Ceux-ci ont le droit de rêver de liberté loin de l’île, mais courent de gros risques à vouloir
atteindre les rivages de Floride ou du Yucatan. Beaucoup se contentent, comme le montre
Lætitia Bouriez, de bénéficier des remesas grâce auxquelles les exilés cubains – ils sont
près de 2 millions sur une population de 11 ou 12 millions – renflouent eux aussi les
caisses vides de la Révolution.
L’île survit surtout du fait de la manne pétrolière que Chávez fournit à l’île, au tiers de son
prix international. Chávez, fils spirituel de Fidel Castro, paye ainsi son obole à celui qui l’a
reçu, dès sa sortie de prison après un coup d’État manqué, avec les honneurs réservés à un
chef d’État. Un mimétisme et des liaisons soulignés et analysées par Élizabeth Burgos.

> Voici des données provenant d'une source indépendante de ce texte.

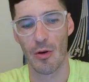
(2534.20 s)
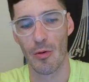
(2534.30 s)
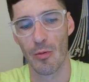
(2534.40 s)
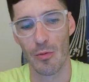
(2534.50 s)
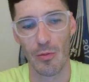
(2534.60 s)

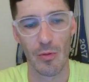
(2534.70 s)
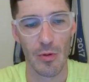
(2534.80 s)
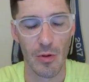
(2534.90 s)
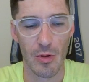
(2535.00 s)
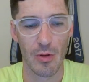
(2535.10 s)
Oh.
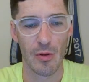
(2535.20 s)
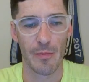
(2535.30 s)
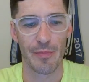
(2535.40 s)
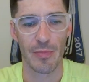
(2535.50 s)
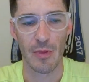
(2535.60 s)

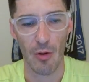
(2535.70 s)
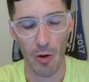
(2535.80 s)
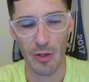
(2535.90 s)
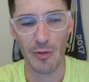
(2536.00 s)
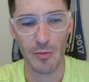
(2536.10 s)

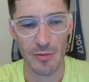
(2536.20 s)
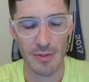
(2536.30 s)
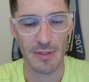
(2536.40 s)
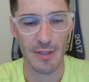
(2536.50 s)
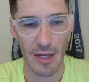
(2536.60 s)
Argue's
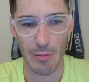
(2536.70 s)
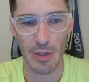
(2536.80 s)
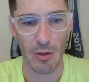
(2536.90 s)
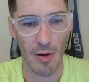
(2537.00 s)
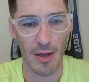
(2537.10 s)
gotta be
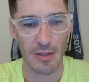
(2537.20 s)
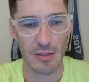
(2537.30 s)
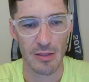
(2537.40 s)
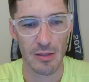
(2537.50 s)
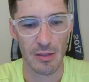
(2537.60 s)

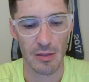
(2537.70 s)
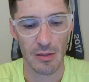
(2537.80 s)
correct.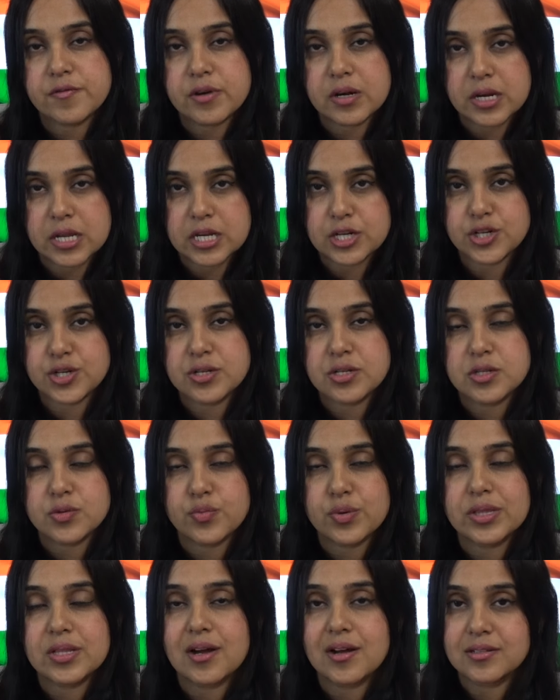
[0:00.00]
relations
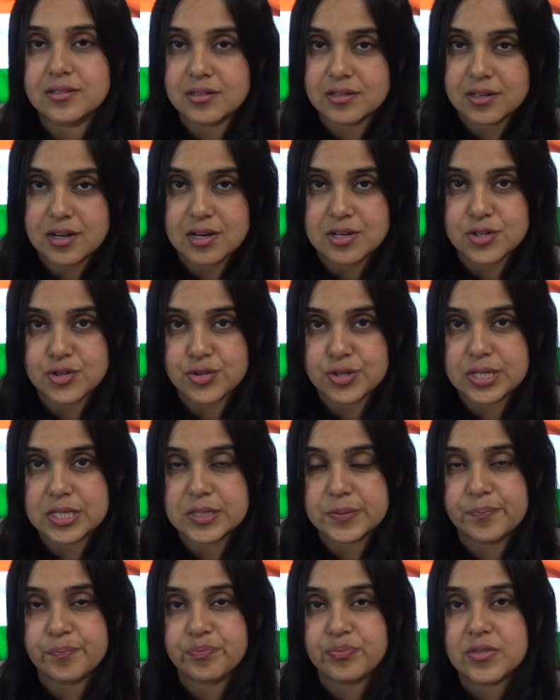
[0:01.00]
with other
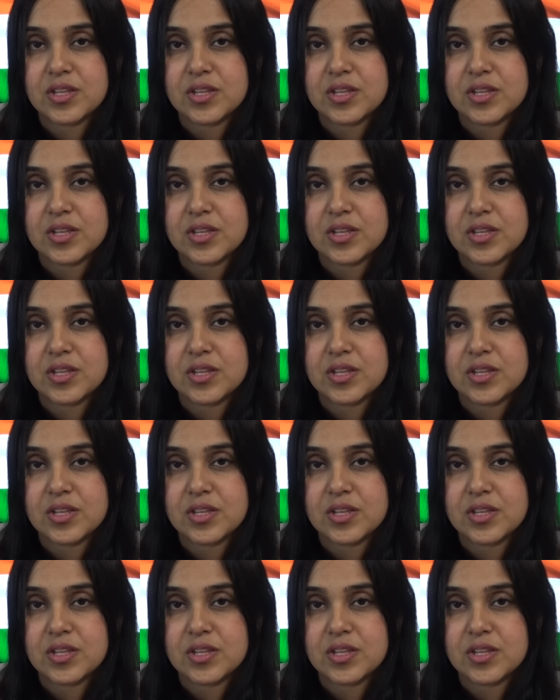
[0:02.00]
countries.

Cuba compte encore 80 000 prisonniers. Plus que la France pour un nombre d’habitants
cinq fois moindre ! Un déplorable record mondial. Sans compter les terribles conditions
d’incarcération dont les échos, recueillis par Angel Mara, retournent le cœur.
Enfin, Rui Ramos évoque l’icône internationale de Che Guevara dans un portrait au
vitriol qui dissuadera peut-être quelques-uns de continuer à arborer sur leur t-shirt sa
figure christique.
L’heure d’abandonner le castrisme a sonné. La transition a bel et bien commencé, comme
le dit Brian Lattell dans une étude sur le pouvoir cubain, ci-dessous présentée, et qui
montre la complémentarité des deux frères Castro à la tête de l’État-Parti.
Les premières mesures prises depuis quelques mois ne bouleversent pas encore l’île. Elles
laissent voir, cependant, une nouvelle stratégie encore embryonnaire qui tient compte des
expériences de sortie du communisme des Russes et des Chinois et des tentatives concomitantes de leurs dirigeants de sauver leur pouvoir, voire le mythe de la Révolution.
Le congrès annoncé du PC cubain devrait sinon élire une nouvelle équipe dirigeante, du
moins annoncer de nouvelles priorités. L’entreprise est ardue. Il s’agit de rien moins que
de réussir là où Gorbatchev a échoué et de tenir compte d’une « voie chinoise » – développement économique à base d’initiative personnelle et maintien ferme du Parti unique –
difficile à appliquer à Cuba.
Il s’agit d’inventer un remède miracle à la maladie sénile du communisme.